- Task prompt -
Word for word, the listing below should be printed again.

### The records ###

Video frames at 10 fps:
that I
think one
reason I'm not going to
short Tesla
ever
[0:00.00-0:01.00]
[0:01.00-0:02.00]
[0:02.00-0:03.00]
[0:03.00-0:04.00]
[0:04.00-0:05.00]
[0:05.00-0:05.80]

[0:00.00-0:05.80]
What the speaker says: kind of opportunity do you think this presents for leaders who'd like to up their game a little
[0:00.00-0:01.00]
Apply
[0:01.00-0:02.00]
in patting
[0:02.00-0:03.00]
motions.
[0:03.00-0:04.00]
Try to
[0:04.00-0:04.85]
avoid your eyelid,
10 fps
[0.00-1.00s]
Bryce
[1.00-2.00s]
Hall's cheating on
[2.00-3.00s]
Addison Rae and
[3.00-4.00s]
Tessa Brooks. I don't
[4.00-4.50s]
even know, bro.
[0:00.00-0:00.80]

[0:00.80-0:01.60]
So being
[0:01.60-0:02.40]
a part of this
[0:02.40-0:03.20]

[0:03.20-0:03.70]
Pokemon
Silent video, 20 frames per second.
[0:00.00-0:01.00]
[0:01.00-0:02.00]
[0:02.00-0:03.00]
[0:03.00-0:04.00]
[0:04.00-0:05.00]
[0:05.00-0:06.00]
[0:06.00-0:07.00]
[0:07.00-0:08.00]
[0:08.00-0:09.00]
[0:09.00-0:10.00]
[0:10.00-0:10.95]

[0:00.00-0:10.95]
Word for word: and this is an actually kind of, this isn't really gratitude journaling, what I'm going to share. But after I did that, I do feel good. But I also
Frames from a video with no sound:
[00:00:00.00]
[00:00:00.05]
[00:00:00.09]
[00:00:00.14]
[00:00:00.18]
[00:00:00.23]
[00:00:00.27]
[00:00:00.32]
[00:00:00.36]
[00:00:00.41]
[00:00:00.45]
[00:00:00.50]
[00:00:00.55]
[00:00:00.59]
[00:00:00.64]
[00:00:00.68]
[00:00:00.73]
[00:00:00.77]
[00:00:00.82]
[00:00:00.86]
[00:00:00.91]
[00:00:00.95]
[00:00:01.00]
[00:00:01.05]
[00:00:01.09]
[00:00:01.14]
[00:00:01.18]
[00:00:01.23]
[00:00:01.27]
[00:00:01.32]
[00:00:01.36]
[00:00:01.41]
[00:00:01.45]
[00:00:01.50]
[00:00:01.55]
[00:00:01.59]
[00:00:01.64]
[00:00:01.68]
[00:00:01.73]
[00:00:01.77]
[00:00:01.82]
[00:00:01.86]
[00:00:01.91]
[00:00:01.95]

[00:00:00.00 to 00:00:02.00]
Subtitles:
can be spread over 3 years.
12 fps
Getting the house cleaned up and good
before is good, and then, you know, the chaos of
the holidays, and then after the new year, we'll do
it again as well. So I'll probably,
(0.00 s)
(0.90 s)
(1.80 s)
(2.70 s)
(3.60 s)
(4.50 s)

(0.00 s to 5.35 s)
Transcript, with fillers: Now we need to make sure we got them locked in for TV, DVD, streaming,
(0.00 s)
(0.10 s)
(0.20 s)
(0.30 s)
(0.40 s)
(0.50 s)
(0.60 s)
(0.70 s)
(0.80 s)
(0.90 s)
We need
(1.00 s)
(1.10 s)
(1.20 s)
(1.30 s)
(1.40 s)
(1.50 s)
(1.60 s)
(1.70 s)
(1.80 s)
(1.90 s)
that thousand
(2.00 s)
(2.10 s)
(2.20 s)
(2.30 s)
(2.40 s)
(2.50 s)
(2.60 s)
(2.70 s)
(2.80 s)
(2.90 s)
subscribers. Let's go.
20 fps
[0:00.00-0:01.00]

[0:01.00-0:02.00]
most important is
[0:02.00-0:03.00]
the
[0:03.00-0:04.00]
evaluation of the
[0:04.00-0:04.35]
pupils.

###

- Written response -
Video frames at 10 fps:
that I
think one
reason I'm not going to
short Tesla
ever
[0:00.00-0:01.00]
[0:01.00-0:02.00]
[0:02.00-0:03.00]
[0:03.00-0:04.00]
[0:04.00-0:05.00]
[0:05.00-0:05.80]

[0:00.00-0:05.80]
What the speaker says: kind of opportunity do you think this presents for leaders who'd like to up their game a little
[0:00.00-0:01.00]
Apply
[0:01.00-0:02.00]
in patting
[0:02.00-0:03.00]
motions.
[0:03.00-0:04.00]
Try to
[0:04.00-0:04.85]
avoid your eyelid,
10 fps
[0.00-1.00s]
Bryce
[1.00-2.00s]
Hall's cheating on
[2.00-3.00s]
Addison Rae and
[3.00-4.00s]
Tessa Brooks. I don't
[4.00-4.50s]
even know, bro.
[0:00.00-0:00.80]

[0:00.80-0:01.60]
So being
[0:01.60-0:02.40]
a part of this
[0:02.40-0:03.20]

[0:03.20-0:03.70]
Pokemon
Silent video, 20 frames per second.
[0:00.00-0:01.00]
[0:01.00-0:02.00]
[0:02.00-0:03.00]
[0:03.00-0:04.00]
[0:04.00-0:05.00]
[0:05.00-0:06.00]
[0:06.00-0:07.00]
[0:07.00-0:08.00]
[0:08.00-0:09.00]
[0:09.00-0:10.00]
[0:10.00-0:10.95]

[0:00.00-0:10.95]
Word for word: and this is an actually kind of, this isn't really gratitude journaling, what I'm going to share. But after I did that, I do feel good. But I also
Frames from a video with no sound:
[00:00:00.00]
[00:00:00.05]
[00:00:00.09]
[00:00:00.14]
[00:00:00.18]
[00:00:00.23]
[00:00:00.27]
[00:00:00.32]
[00:00:00.36]
[00:00:00.41]
[00:00:00.45]
[00:00:00.50]
[00:00:00.55]
[00:00:00.59]
[00:00:00.64]
[00:00:00.68]
[00:00:00.73]
[00:00:00.77]
[00:00:00.82]
[00:00:00.86]
[00:00:00.91]
[00:00:00.95]
[00:00:01.00]
[00:00:01.05]
[00:00:01.09]
[00:00:01.14]
[00:00:01.18]
[00:00:01.23]
[00:00:01.27]
[00:00:01.32]
[00:00:01.36]
[00:00:01.41]
[00:00:01.45]
[00:00:01.50]
[00:00:01.55]
[00:00:01.59]
[00:00:01.64]
[00:00:01.68]
[00:00:01.73]
[00:00:01.77]
[00:00:01.82]
[00:00:01.86]
[00:00:01.91]
[00:00:01.95]

[00:00:00.00 to 00:00:02.00]
Subtitles:
can be spread over 3 years.
12 fps
Getting the house cleaned up and good
before is good, and then, you know, the chaos of
the holidays, and then after the new year, we'll do
it again as well. So I'll probably,
(0.00 s)
(0.90 s)
(1.80 s)
(2.70 s)
(3.60 s)
(4.50 s)

(0.00 s to 5.35 s)
Transcript, with fillers: Now we need to make sure we got them locked in for TV, DVD, streaming,
(0.00 s)
(0.10 s)
(0.20 s)
(0.30 s)
(0.40 s)
(0.50 s)
(0.60 s)
(0.70 s)
(0.80 s)
(0.90 s)
We need
(1.00 s)
(1.10 s)
(1.20 s)
(1.30 s)
(1.40 s)
(1.50 s)
(1.60 s)
(1.70 s)
(1.80 s)
(1.90 s)
that thousand
(2.00 s)
(2.10 s)
(2.20 s)
(2.30 s)
(2.40 s)
(2.50 s)
(2.60 s)
(2.70 s)
(2.80 s)
(2.90 s)
subscribers. Let's go.
20 fps
[0:00.00-0:01.00]

[0:01.00-0:02.00]
most important is
[0:02.00-0:03.00]
the
[0:03.00-0:04.00]
evaluation of the
[0:04.00-0:04.35]
pupils.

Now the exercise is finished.